Let us have a look at the items in the cash flow statement one by one.
Elements of a Cash Flow Statement Cash Flows from Operations
Receipts Here the most important receipts from daily operations for the business are listed. It is important to realize that the choice of what to list and what not is dependent on the nature of the company.
Disbursements Here the most important disbursements necessary for the daily operations are listed. Again, the choice of what to list and what not depends on the nature of the company.
Elements of a Cash Flow Statement Cash Flows from Investing Activities
Purchase of Equipment Most businesses cannot operate without some kind of investment.
In order to get (and keep) a company running, it needs to buy certain equipment like e.g. computers and tools. Usually, such items can be used for many years which is why they are not listed under Cash Flow from Operations but separately.
Sale of Equipment Of course one can also sell equipment previously bought.

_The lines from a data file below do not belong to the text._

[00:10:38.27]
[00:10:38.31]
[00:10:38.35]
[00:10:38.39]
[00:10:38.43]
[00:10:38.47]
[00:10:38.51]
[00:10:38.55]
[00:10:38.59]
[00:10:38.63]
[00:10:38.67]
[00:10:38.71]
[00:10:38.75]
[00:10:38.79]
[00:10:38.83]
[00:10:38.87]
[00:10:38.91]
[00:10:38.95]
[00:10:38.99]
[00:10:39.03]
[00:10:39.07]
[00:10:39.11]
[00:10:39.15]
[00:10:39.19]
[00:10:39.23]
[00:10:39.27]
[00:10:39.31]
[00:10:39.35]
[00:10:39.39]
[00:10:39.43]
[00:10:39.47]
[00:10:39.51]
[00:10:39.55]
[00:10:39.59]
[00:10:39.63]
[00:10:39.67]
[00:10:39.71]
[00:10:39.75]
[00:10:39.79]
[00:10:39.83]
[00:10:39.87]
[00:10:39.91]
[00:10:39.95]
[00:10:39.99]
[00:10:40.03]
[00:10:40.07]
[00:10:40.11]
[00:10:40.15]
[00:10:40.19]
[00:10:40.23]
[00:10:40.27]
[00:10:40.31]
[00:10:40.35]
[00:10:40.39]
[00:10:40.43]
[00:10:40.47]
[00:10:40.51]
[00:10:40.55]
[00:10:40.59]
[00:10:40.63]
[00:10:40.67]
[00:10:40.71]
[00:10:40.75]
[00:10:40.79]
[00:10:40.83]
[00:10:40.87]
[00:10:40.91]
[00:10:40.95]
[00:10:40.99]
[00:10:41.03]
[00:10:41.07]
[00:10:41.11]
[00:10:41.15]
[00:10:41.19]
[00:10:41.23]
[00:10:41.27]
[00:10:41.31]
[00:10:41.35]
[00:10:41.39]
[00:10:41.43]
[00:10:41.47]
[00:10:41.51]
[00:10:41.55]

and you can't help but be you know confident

E.g. when one wants to upgrade or when one no longer wants it. Think of Singapore Airlines always wanting to have a nice new fleet. What to do with those old planes? One option is to sell them.
Elements of a Cash Flow Statement Cash Flows from Financing Activities
Long Term Lo an Knowing when and where to borrow money is an important aspect of management. If you borrow at the wrong moment at the wrong place you might end up in trouble. (Think Asian Crisis). On the other hand, if you have a great idea and give up on it due to lack of funds you might loose a fantastic opportunity.

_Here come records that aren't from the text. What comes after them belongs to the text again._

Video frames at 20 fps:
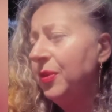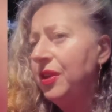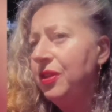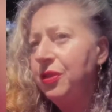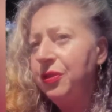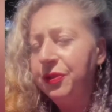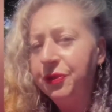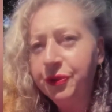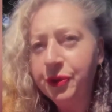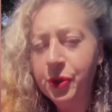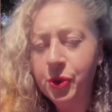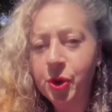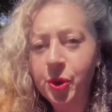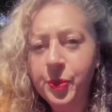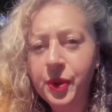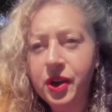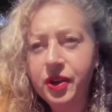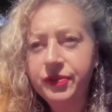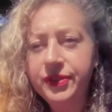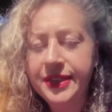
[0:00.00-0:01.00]
in the form
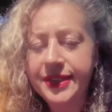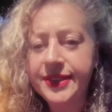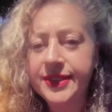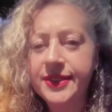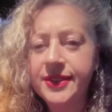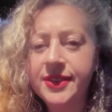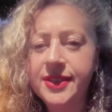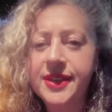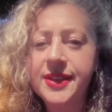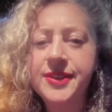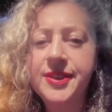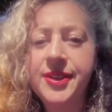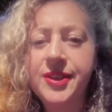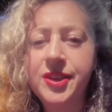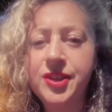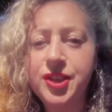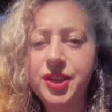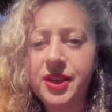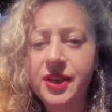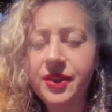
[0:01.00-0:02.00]
of listening
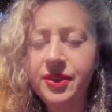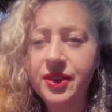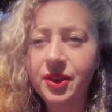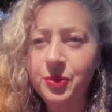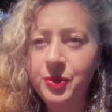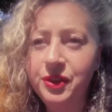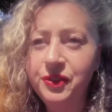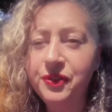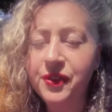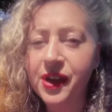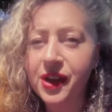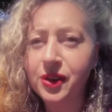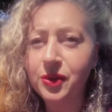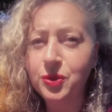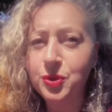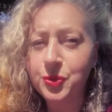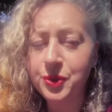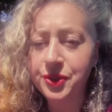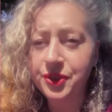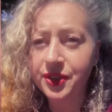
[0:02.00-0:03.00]
technology that we
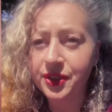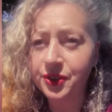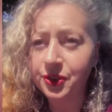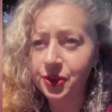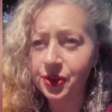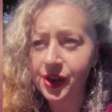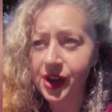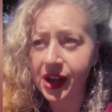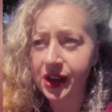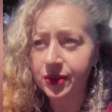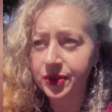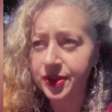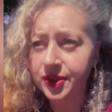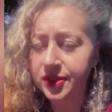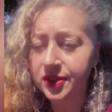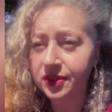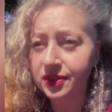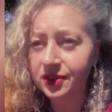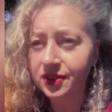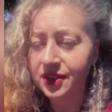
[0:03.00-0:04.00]
found within her
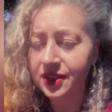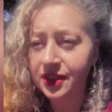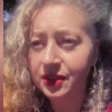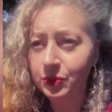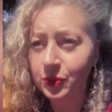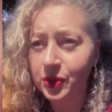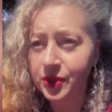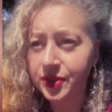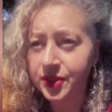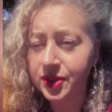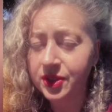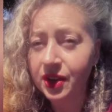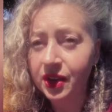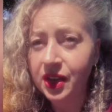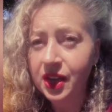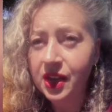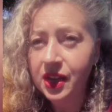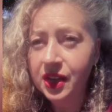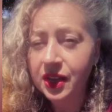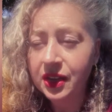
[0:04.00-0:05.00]
house. It was
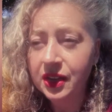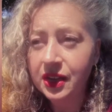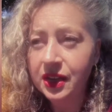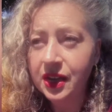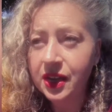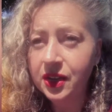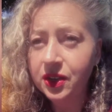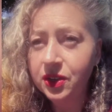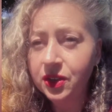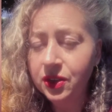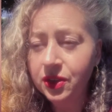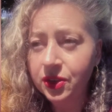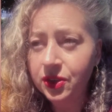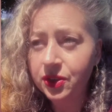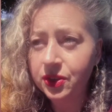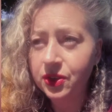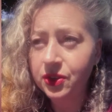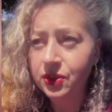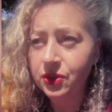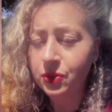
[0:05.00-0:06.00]
in
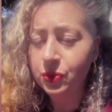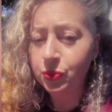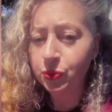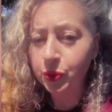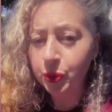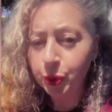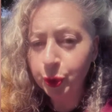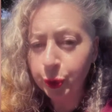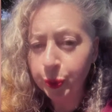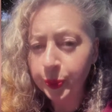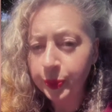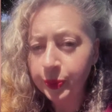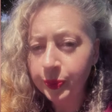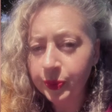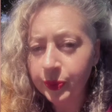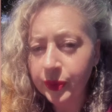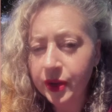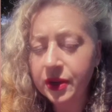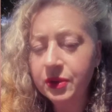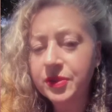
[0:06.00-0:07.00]
the room
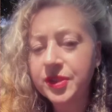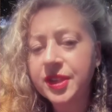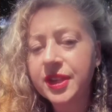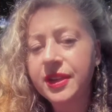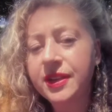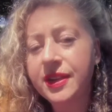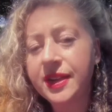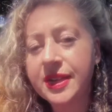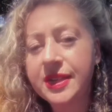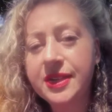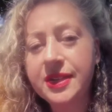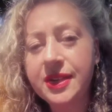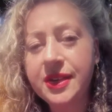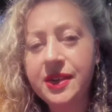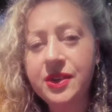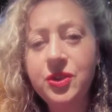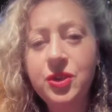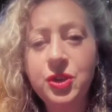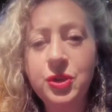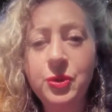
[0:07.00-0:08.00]
and it was connected
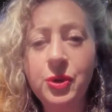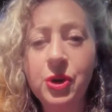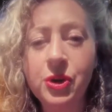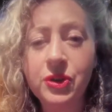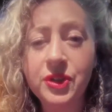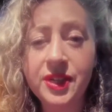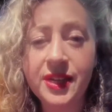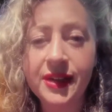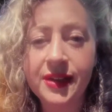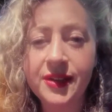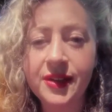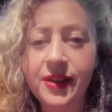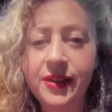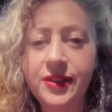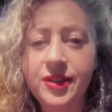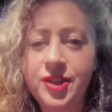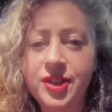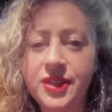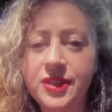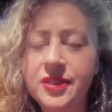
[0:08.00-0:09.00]
into her
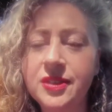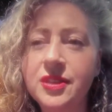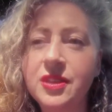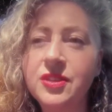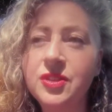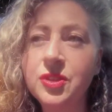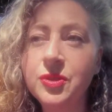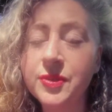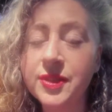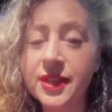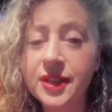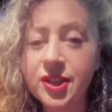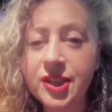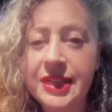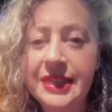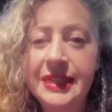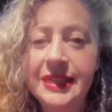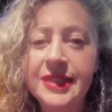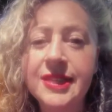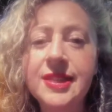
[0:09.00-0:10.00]
technologies. So it was
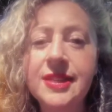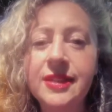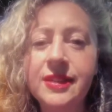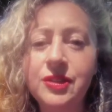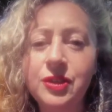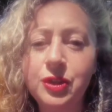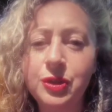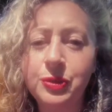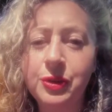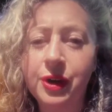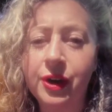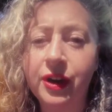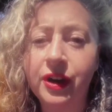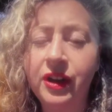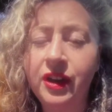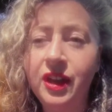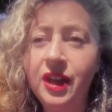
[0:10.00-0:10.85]
actually listening to her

Since cash inflows (or outflows) due to loans are not part of daily operations, they are listed separately here.
Payment of Dividends Of course the idea of ‘investing’ in a company as a shareholder is to get more money back than one puts in. Some companies return a part of their profits to the shareholders as dividends as a kind of interest on their shares (note: this is usually a rather small amount).

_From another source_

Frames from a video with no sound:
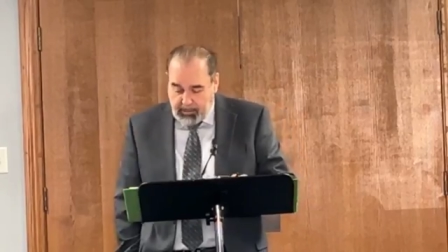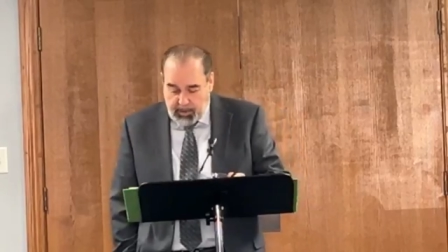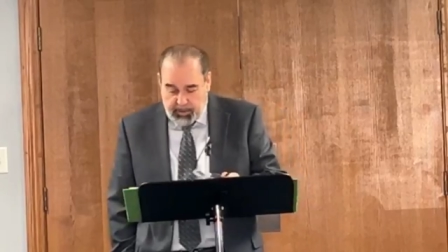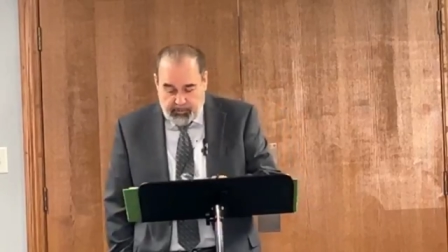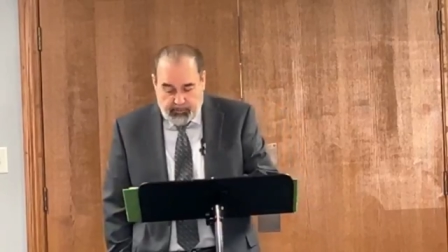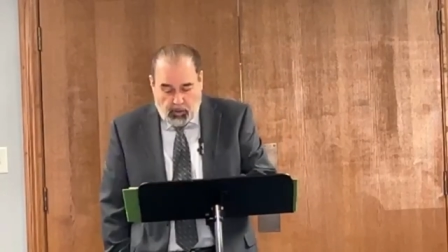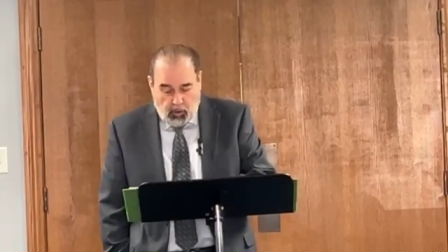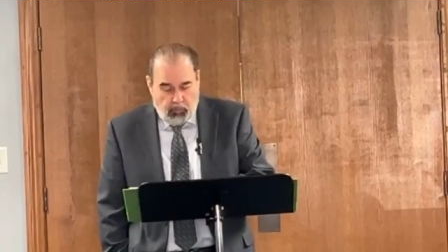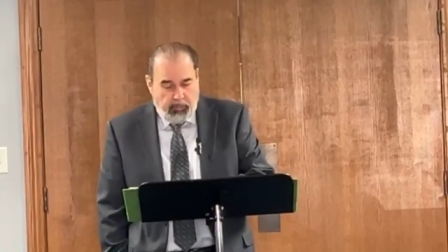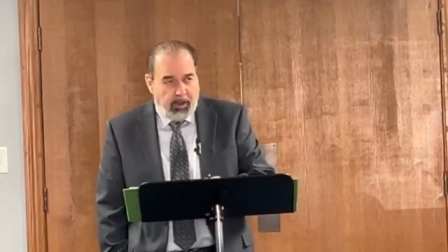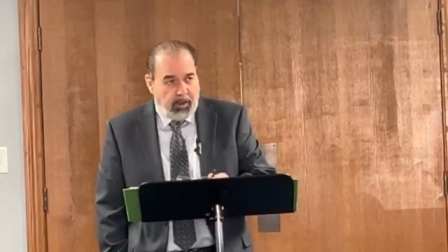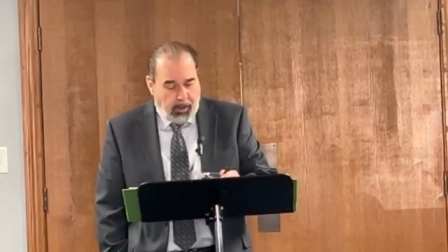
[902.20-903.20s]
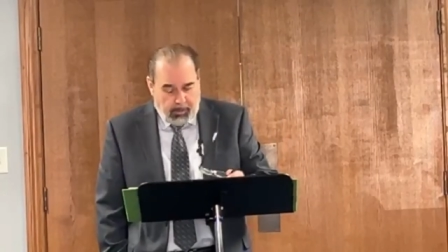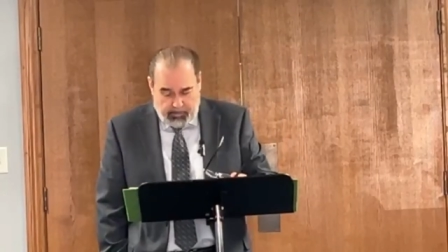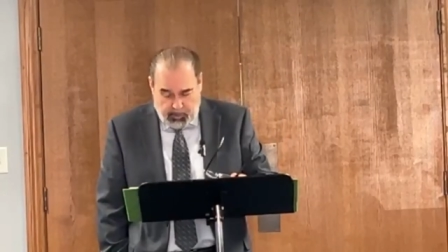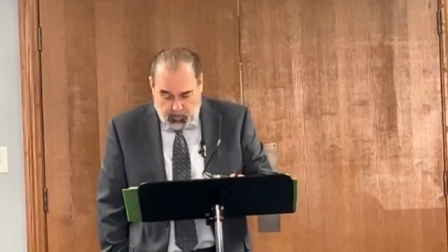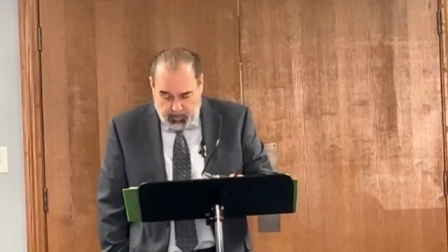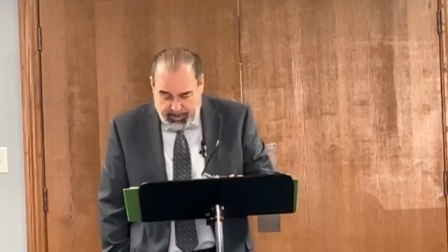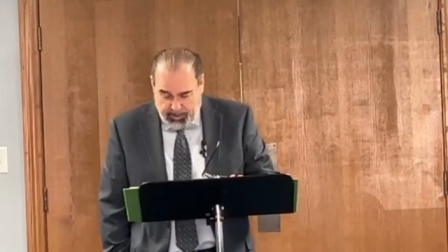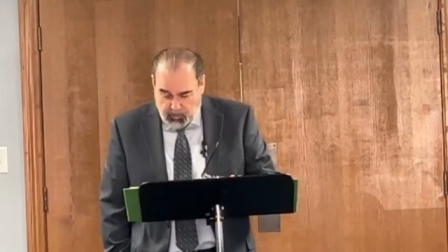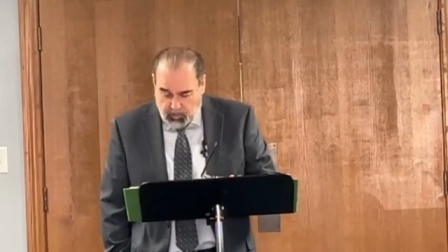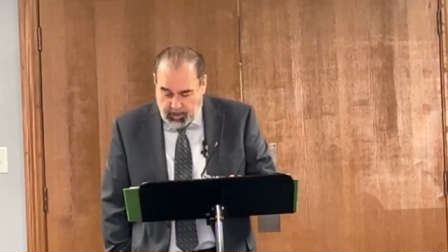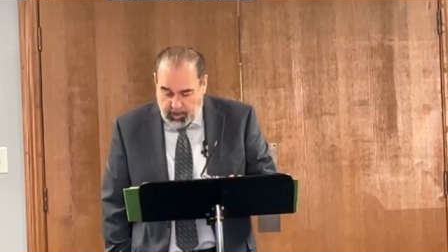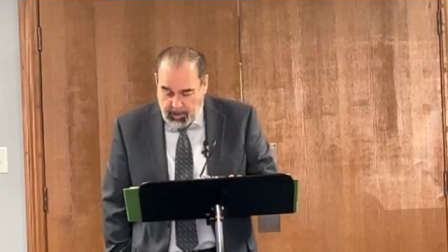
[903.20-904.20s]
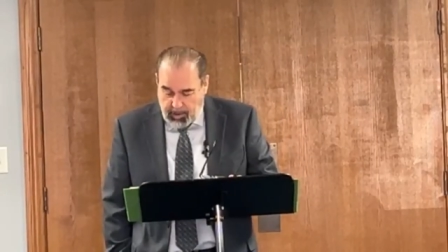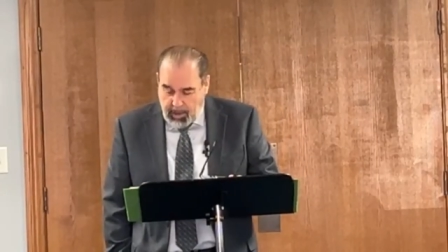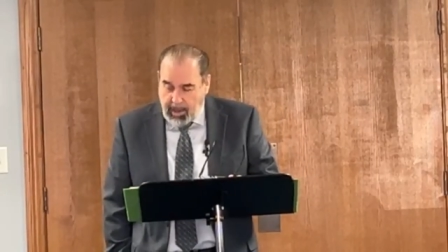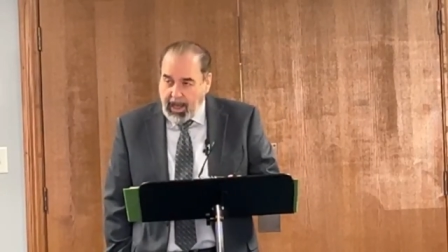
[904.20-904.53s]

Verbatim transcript: statement. You've overcome the wicked one.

Elements of a Cash Flow Statement Net Change in Cash Balance
The net change in cash balance is an important indicator for how well the company will be able to continue doing business.
If the net change is strongly negative and the company has little or no cash left, it will almost certainly need new loans. It is good to know that one needs to plan for that.
On the other hand if the cash flow is positive and there are little debts, extra cash for new investments or for dividends will be available.
Generating the Statement
Now let us look at how we can actually obtain
some
of the items from the Balance Sheet and the Income Statement.
Cash Flow from Operating Activities Receipts Payments from Customers Disbursements To Suppliers = Sales - Change in Accounts Receivable = Cost of Goods sold + Change in Inventory – Change in Accounts Payable (for Inventory)
Key Points of the Day
The Cash Flow Statement provides important information regarding the cash requirements of a company.
(Parts of) the Cash Flow Statement can be derived from the Balance Sheet and the Income Statement by analyzing changes.